Los informes de campo divergen sobre la frecuencia con la que la fisura ázygos induce errores de lectura. En radiografía convencional, la confusión sigue documentada en la literatura médica. En cambio, con una tomografía moderna, el riesgo de confusión se vuelve marginal siempre que el radiólogo conozca esta variante.

Vena ázygos y complicaciones quirúrgicas: un factor de riesgo operatorio

Si la fisura ázygos no requiere ningún tratamiento en sí, adquiere una dimensión clínica real durante intervenciones quirúrgicas torácicas. Un cirujano que opera en la región apical derecha (lobectomía, resección de nódulo, cirugía de atresia esofágica en el recién nacido) debe identificar el trayecto anormal de la vena para evitar una lesión vascular perioperatoria.

Trabajos recientes han abordado el interés de preservar la vena ázygos intacta durante la cirugía de atresia esofágica en el lactante. La cuestión sigue abierta: los datos disponibles no permiten concluir definitivamente sobre un beneficio sistemático, pero la tendencia quirúrgica actual favorece la conservación cuando la anatomía lo permite.

En el paciente adulto, la presencia de un lóbulo ázygos modifica la localización perioperatoria. El meso pleural que acompaña a la vena puede ocultar parcialmente las estructuras hiliares o crear una falsa pista durante la disección. La tomografía preoperatoria se convierte entonces en una herramienta de mapeo indispensable para planificar el procedimiento.

¿Qué tratamientos cuando el dolor coexiste con un lóbulo ázygos?
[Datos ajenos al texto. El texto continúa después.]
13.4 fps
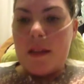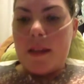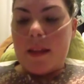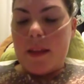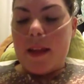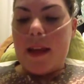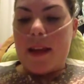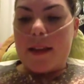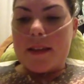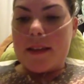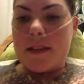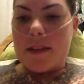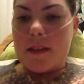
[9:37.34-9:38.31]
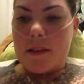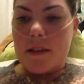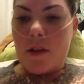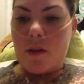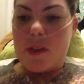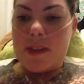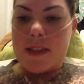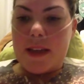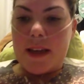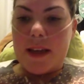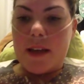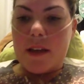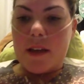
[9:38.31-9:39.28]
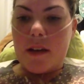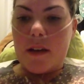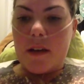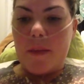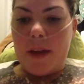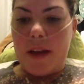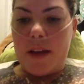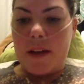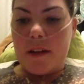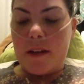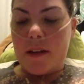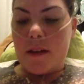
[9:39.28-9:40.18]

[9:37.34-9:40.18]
The thing is, obviously, I mean,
Dado que la fisura ázygos no requiere ninguna intervención terapéutica, el tratamiento se centra exclusivamente en la patología asociada. El enfoque sigue un esquema clásico en medicina torácica:

  • Analgésicos adecuados a la causa identificada (antiinflamatorios para un dolor parietal, tratamiento específico para una pleuritis infecciosa)
  • Vigilancia por imagen si el diagnóstico inicial deja dudas, con una tomografía de control a las pocas semanas
  • Orientación hacia un neumólogo o un cirujano torácico si la imagen revela una anomalía asociada al parénquima o a la vascularización

El paciente informado de su variante anatómica ahorra tiempo en futuras consultas. Mencionar la presencia de un lóbulo ázygos a cada nuevo profesional evita la repetición de exámenes innecesarios y las interpretaciones erróneas.

Fisioterapeuta realizando una evaluación manual en la espalda torácica de una paciente en un consultorio de rehabilitación para tratar un dolor de la fisura ázygos

Circulación venosa ázygos y síntomas asociados: más allá de la fisura

La vena ázygos juega un papel de suplencia en la circulación torácica. Drena la sangre de las paredes torácicas y abdominales posteriores hacia la vena cava superior. En caso de obstrucción de la vena cava (compresión tumoral, trombosis), la vena ázygos se dilata para asegurar un circuito colateral.

Esta dilatación puede provocar síntomas: molestia torácica, sensación de presión, e incluso dolor si la distensión es importante. El diagnóstico se basa en la tomografía con contraste, que visualiza el calibre de la vena e identifica la causa de la obstrucción aguas arriba. El tratamiento es entonces el de la patología subyacente (anticoagulación, colocación de stent, quimioterapia en caso de cáncer pulmonar o mediastinal).

Un lóbulo ázygos descubierto en un paciente con síndrome de vena cava superior no modifica la estrategia terapéutica, pero complica la lectura de las imágenes. El radiólogo debe diferenciar la dilatación patológica de la vena de su simple trayecto aberrante congénito.

Por lo tanto, la fisura ázygos sigue siendo un punto de referencia anatómico, no una enfermedad. Cualquier dolor torácico en un portador de esta variante merece una exploración completa, sin atajos diagnósticos relacionados con la presencia del lóbulo supernumerario.